Since then, I found difficulty understanding Jewish prayer in practice and how to figure it out. The more I learn about Judaism, Jewish people, and Jewish History I found out…I am not unique. As soon as Jews existed there was a complicated relationship with our spirituality. The beautiful part is not only is this complicated relationship acknowledged, but it is explicitly encouraged to confront or wrestle with it. Yom Kippur has many aspects, but at its core is continuing to wrestle not only with our spirituality, but the world around us and ourselves. Striving for better in ourselves, those around us, and the world is a constant journey.
Three years ago, I was asked to organize the Yom Kippur meditation/reflection room. By providing a place and materials for others in the congregation I in turn helped myself. I’m the kind of person that learns from others’ life experiences and practical advice. It is not required to reinvent the wheel. Our ancestors have been working on this for a while. This year I found a few articles on different aspects I found helpful. Questions to ask or journal on, a take on G-d and the Coronavirus from a Jewish perspective, and how Jews in history kept Yom Kippur and traditions alive in hard times.

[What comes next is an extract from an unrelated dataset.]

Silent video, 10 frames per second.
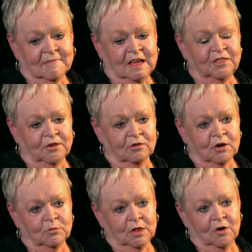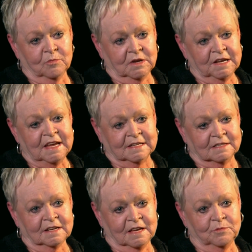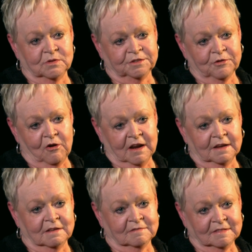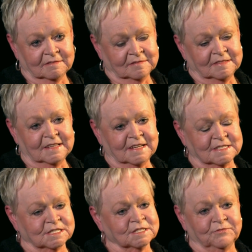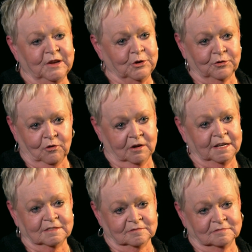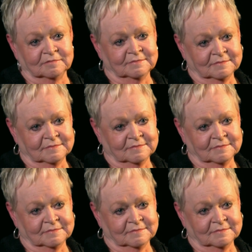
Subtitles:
he thought Oklahoma needed, he would try to get his finger on it and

I also delved into Kabbalah recently and that is a can of worms, oy vey! But overwhelming in a good way. One of the many things I found utterly fascinating is the Kabbalist masters teach us that the soul as it were is comprised of five dimensions: 1. The surface level of the soul is Nefesh – sensory life. The medical definition of biological life: a beating heart, a live brain, a breathing organism. In anxiety treatment they teach “grounding exercises” to tap into the mindfulness of the senses. 2. Layer two is Ruach – emotional life. Emotions are not either good or bad. It helps to have a well-rounded view on the purpose and root of our emotionality. 3. Neshomo – intellectual life. G-d gave us seykhel to use it for the betterment of ourselves and others. These first three levels are immanent, conscious, and localized dimensions (kochos penimi’im). Then comes the transcendent, non-localized powers of keter (the crown above the head): 4. Chaya – transcendent life. 5. And finally Yechida – oneness – the pure essence of the soul. Yechida, oneness, is the pintele yid – the inner dot, the purest point of your most intimate self. The inner child of innocence. Your core.
There is a lot there! I encourage further exploration of any of these topics and see this as a jumping off point. Spirituality is a personal relationship with G-d, you, and your soul. Listen to what brings YOUR soul to life.
Good Yuntif, have a happy, safe, healthy, sweet new year.